Algorithmes pour une prise de décision plus simple (1/2) : Le cas des prothèses cognitives
Nos fonctions cognitives sont de plus en plus confiées à des algorithmes informatiques, qui améliorent nos capacités de prise de décision et manipulent notre comportement. Les espaces numériques, où l'information est plus accessible et plus abordable que jamais, nous fournissent des informations et des données que nous pouvons utiliser à notre guise. Aujourd'hui, une simple recherche sur Google peut jouer le rôle de conseiller financier, d'avocat ou même de médecin. Mais les informations que nous trouvons en ligne sont silencieusement triées, ordonnées et présentées par des algorithmes qui fouillent dans nos traces de données numériques à la recherche des médias les plus pertinents et les plus "sympathiques". À bien des égards, cette curation invisible est une commodité bienvenue ; passer au crible et raisonner avec des données et des informations en ligne apparemment infinies est une tâche irréaliste pour tout être humain. Néanmoins, nous commençons à perdre notre autonomie cognitive chaque fois que nous déléguons la collecte et l'évaluation des informations à des algorithmes, limitant ainsi notre réflexion à ce que les algorithmes jugent approprié.
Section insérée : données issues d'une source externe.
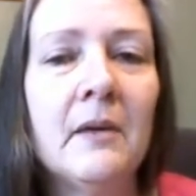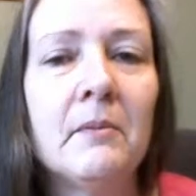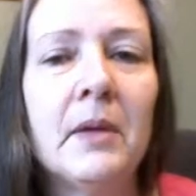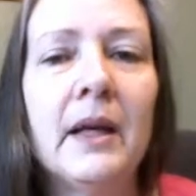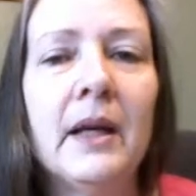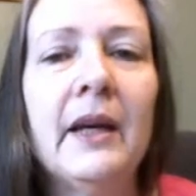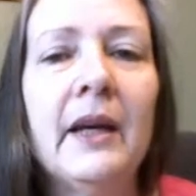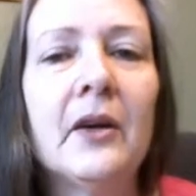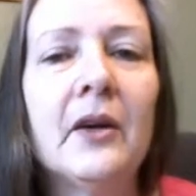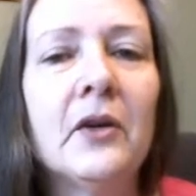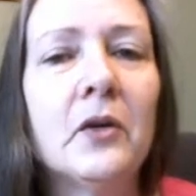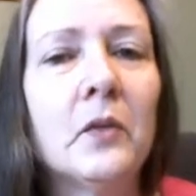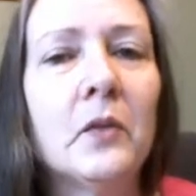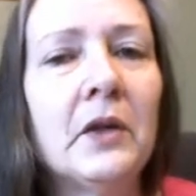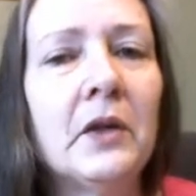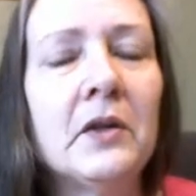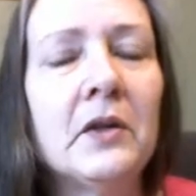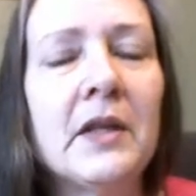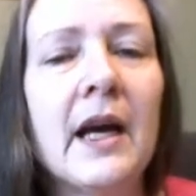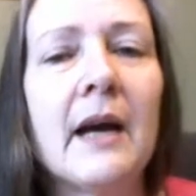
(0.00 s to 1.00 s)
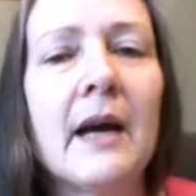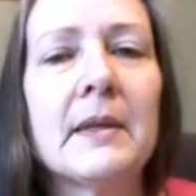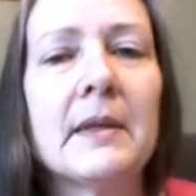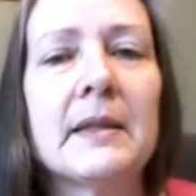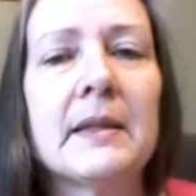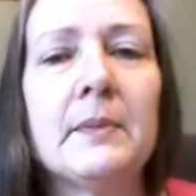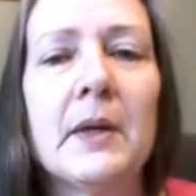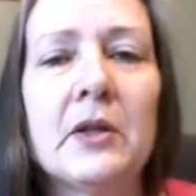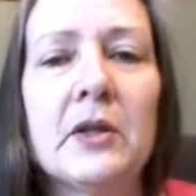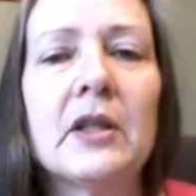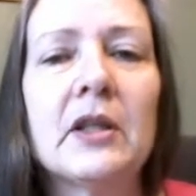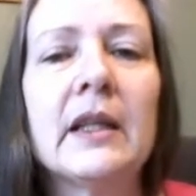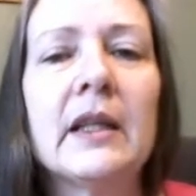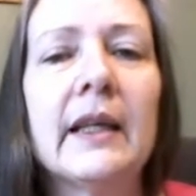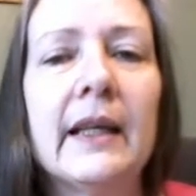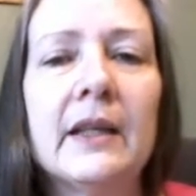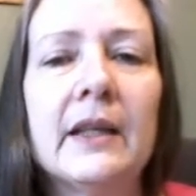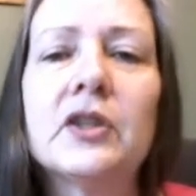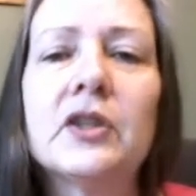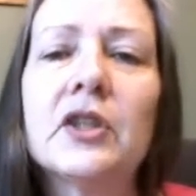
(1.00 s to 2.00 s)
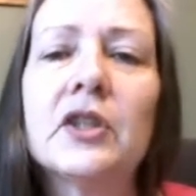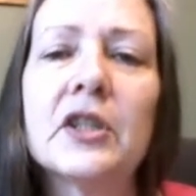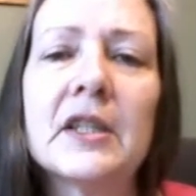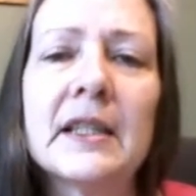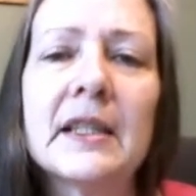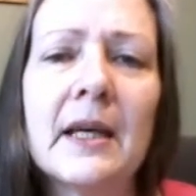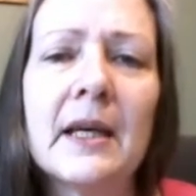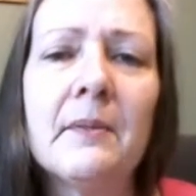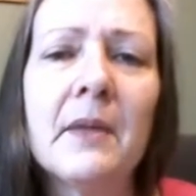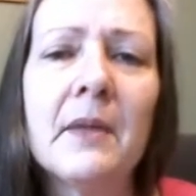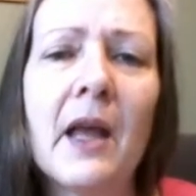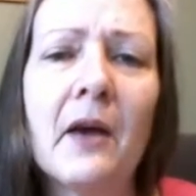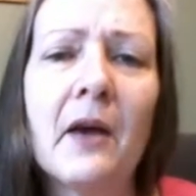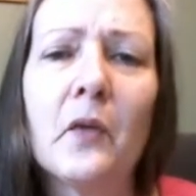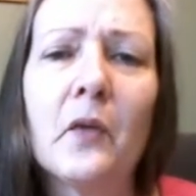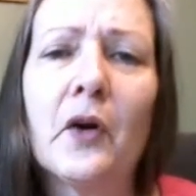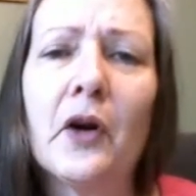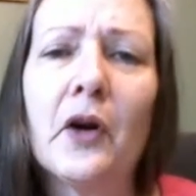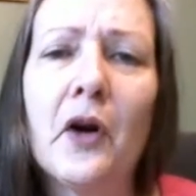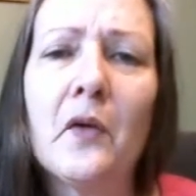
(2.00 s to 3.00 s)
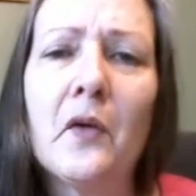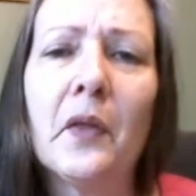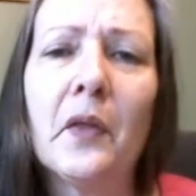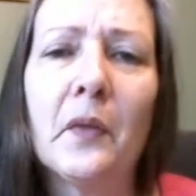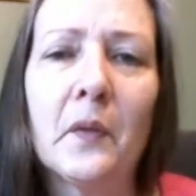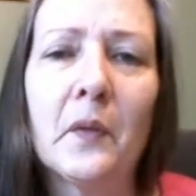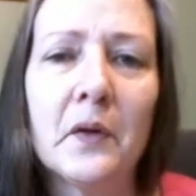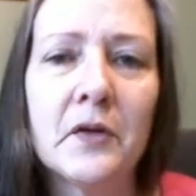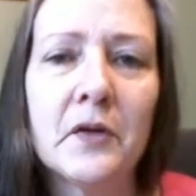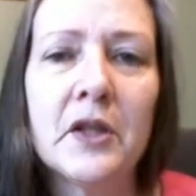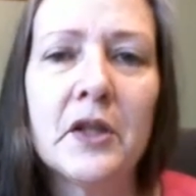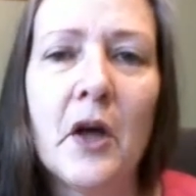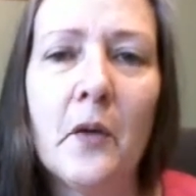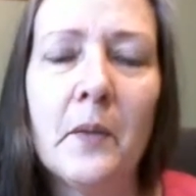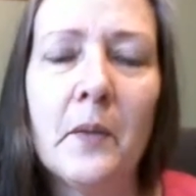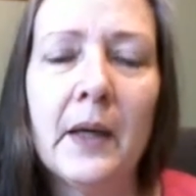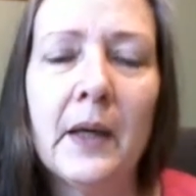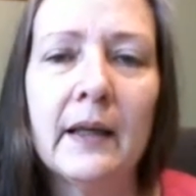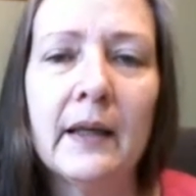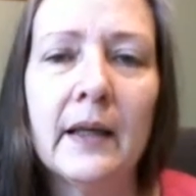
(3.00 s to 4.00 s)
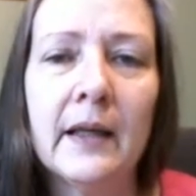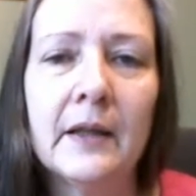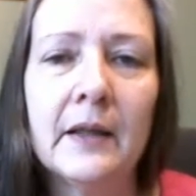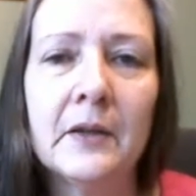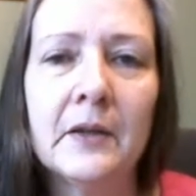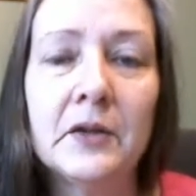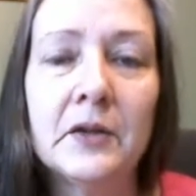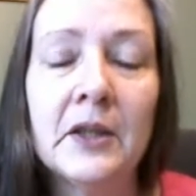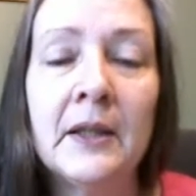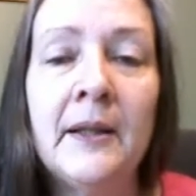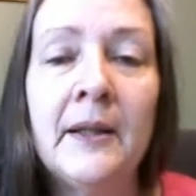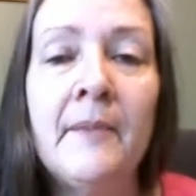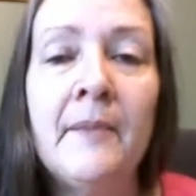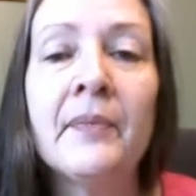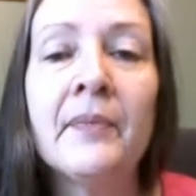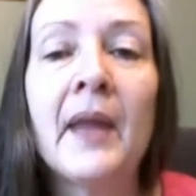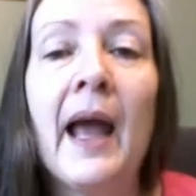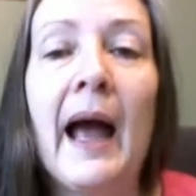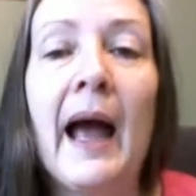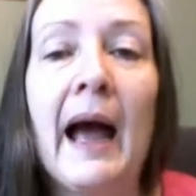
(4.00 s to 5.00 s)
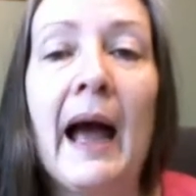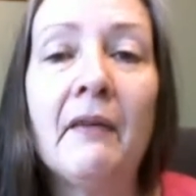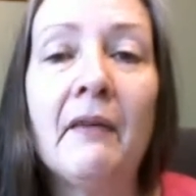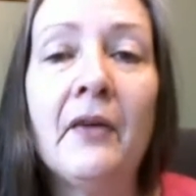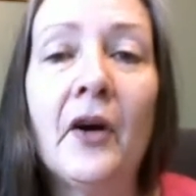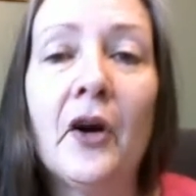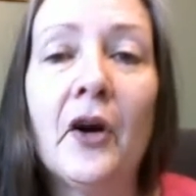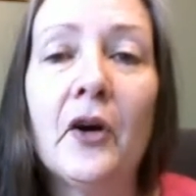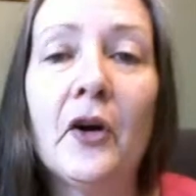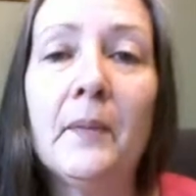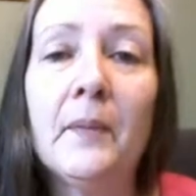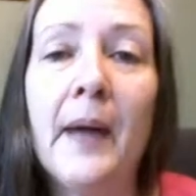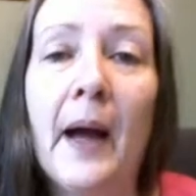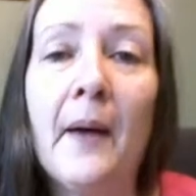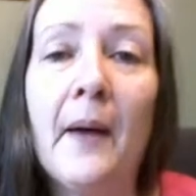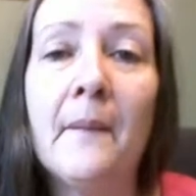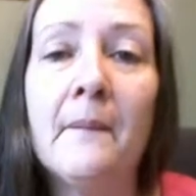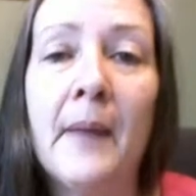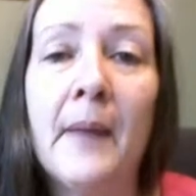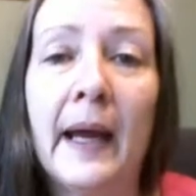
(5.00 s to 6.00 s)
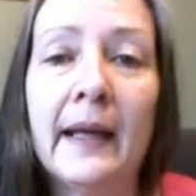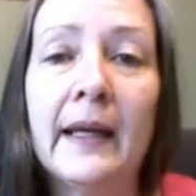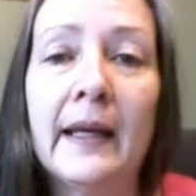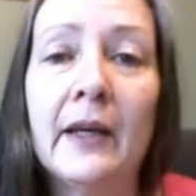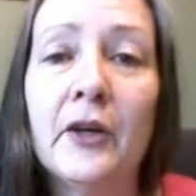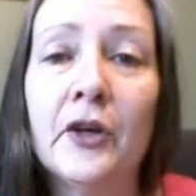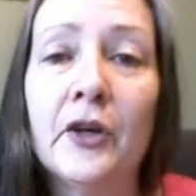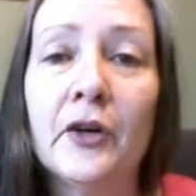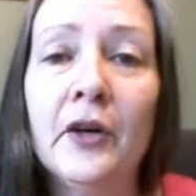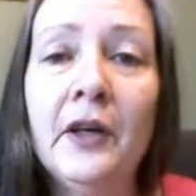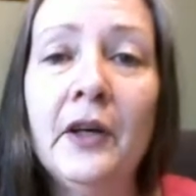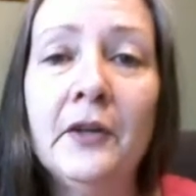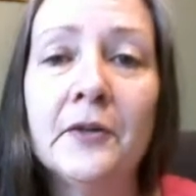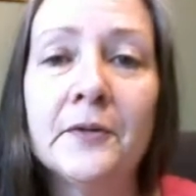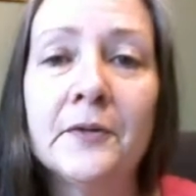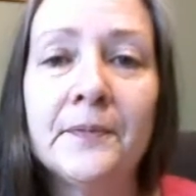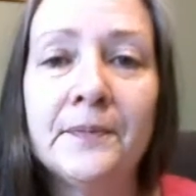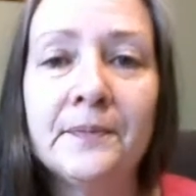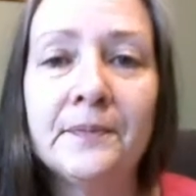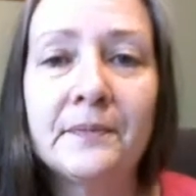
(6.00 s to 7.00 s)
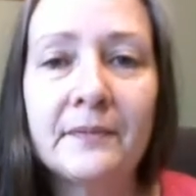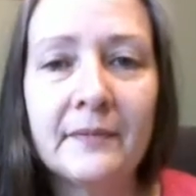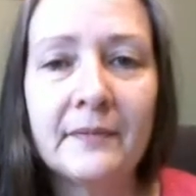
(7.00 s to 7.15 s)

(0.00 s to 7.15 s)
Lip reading: But here in the wintertime especially, it's just seemed like we're going through so many loads. I've heard about making your own.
L'interaction avec ces algorithmes nous permet de donner un sens et de participer aux flux de données qui construisent constamment nos modes de travail et de vie. La prise de décision algorithmique - c'est-à-dire l'analyse automatisée déployée dans le but d'éclairer de meilleures décisions fondées sur des données - incarne ce phénomène. Et si un monde dirigé par des algorithmes offre d'innombrables possibilités d'optimiser l'expérience humaine, il appelle également à une réflexion sur la relation entre l'homme et l'algorithme sur laquelle nous nous appuyons aujourd'hui.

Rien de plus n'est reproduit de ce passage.